-- What is expected --
Everything in the data below should be restated word for word.

-- Data excerpts --
______

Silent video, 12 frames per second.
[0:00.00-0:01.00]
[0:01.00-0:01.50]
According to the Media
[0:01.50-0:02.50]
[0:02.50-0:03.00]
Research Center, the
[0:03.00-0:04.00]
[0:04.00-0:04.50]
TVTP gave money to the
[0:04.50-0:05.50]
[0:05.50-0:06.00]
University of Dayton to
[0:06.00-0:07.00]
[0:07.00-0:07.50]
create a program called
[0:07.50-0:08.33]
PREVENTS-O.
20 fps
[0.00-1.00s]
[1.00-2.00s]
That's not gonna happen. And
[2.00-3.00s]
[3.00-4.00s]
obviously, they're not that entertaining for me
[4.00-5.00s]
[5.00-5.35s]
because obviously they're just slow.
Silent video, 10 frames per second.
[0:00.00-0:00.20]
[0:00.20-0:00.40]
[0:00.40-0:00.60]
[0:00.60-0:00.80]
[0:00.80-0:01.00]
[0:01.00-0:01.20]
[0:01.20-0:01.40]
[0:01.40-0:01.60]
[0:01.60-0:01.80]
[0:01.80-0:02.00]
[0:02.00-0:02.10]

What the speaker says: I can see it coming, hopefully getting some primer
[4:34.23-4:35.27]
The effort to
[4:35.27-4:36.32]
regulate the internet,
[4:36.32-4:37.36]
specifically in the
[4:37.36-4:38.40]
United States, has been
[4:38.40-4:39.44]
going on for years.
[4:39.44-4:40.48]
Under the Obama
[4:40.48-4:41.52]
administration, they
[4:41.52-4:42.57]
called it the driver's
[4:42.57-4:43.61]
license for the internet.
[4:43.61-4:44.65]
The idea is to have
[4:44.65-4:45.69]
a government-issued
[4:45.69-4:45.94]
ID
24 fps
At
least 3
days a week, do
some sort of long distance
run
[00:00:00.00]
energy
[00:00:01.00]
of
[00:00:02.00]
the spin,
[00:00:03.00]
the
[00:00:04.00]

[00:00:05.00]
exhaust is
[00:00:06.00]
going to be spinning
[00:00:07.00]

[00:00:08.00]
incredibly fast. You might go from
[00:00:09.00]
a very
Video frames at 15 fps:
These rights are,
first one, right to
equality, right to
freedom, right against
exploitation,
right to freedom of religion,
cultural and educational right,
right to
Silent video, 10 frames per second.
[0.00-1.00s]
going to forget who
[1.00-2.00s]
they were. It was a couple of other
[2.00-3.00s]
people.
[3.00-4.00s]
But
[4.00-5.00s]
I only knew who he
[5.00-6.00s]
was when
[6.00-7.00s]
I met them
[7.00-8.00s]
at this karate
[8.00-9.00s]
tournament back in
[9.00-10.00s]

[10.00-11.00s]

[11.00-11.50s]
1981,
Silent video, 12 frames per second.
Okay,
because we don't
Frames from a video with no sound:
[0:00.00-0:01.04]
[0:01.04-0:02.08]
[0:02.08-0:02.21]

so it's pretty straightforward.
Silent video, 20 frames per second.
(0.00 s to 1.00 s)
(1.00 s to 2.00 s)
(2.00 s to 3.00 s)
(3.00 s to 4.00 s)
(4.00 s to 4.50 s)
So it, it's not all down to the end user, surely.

______

-- Answer to this exercise --
Silent video, 12 frames per second.
[0:00.00-0:01.00]
[0:01.00-0:01.50]
According to the Media
[0:01.50-0:02.50]
[0:02.50-0:03.00]
Research Center, the
[0:03.00-0:04.00]
[0:04.00-0:04.50]
TVTP gave money to the
[0:04.50-0:05.50]
[0:05.50-0:06.00]
University of Dayton to
[0:06.00-0:07.00]
[0:07.00-0:07.50]
create a program called
[0:07.50-0:08.33]
PREVENTS-O.
20 fps
[0.00-1.00s]
[1.00-2.00s]
That's not gonna happen. And
[2.00-3.00s]
[3.00-4.00s]
obviously, they're not that entertaining for me
[4.00-5.00s]
[5.00-5.35s]
because obviously they're just slow.
Silent video, 10 frames per second.
[0:00.00-0:00.20]
[0:00.20-0:00.40]
[0:00.40-0:00.60]
[0:00.60-0:00.80]
[0:00.80-0:01.00]
[0:01.00-0:01.20]
[0:01.20-0:01.40]
[0:01.40-0:01.60]
[0:01.60-0:01.80]
[0:01.80-0:02.00]
[0:02.00-0:02.10]

What the speaker says: I can see it coming, hopefully getting some primer
[4:34.23-4:35.27]
The effort to
[4:35.27-4:36.32]
regulate the internet,
[4:36.32-4:37.36]
specifically in the
[4:37.36-4:38.40]
United States, has been
[4:38.40-4:39.44]
going on for years.
[4:39.44-4:40.48]
Under the Obama
[4:40.48-4:41.52]
administration, they
[4:41.52-4:42.57]
called it the driver's
[4:42.57-4:43.61]
license for the internet.
[4:43.61-4:44.65]
The idea is to have
[4:44.65-4:45.69]
a government-issued
[4:45.69-4:45.94]
ID
24 fps
At
least 3
days a week, do
some sort of long distance
run
[00:00:00.00]
energy
[00:00:01.00]
of
[00:00:02.00]
the spin,
[00:00:03.00]
the
[00:00:04.00]

[00:00:05.00]
exhaust is
[00:00:06.00]
going to be spinning
[00:00:07.00]

[00:00:08.00]
incredibly fast. You might go from
[00:00:09.00]
a very
Video frames at 15 fps:
These rights are,
first one, right to
equality, right to
freedom, right against
exploitation,
right to freedom of religion,
cultural and educational right,
right to
Silent video, 10 frames per second.
[0.00-1.00s]
going to forget who
[1.00-2.00s]
they were. It was a couple of other
[2.00-3.00s]
people.
[3.00-4.00s]
But
[4.00-5.00s]
I only knew who he
[5.00-6.00s]
was when
[6.00-7.00s]
I met them
[7.00-8.00s]
at this karate
[8.00-9.00s]
tournament back in
[9.00-10.00s]

[10.00-11.00s]

[11.00-11.50s]
1981,
Silent video, 12 frames per second.
Okay,
because we don't
Frames from a video with no sound:
[0:00.00-0:01.04]
[0:01.04-0:02.08]
[0:02.08-0:02.21]

so it's pretty straightforward.
Silent video, 20 frames per second.
(0.00 s to 1.00 s)
(1.00 s to 2.00 s)
(2.00 s to 3.00 s)
(3.00 s to 4.00 s)
(4.00 s to 4.50 s)
So it, it's not all down to the end user, surely.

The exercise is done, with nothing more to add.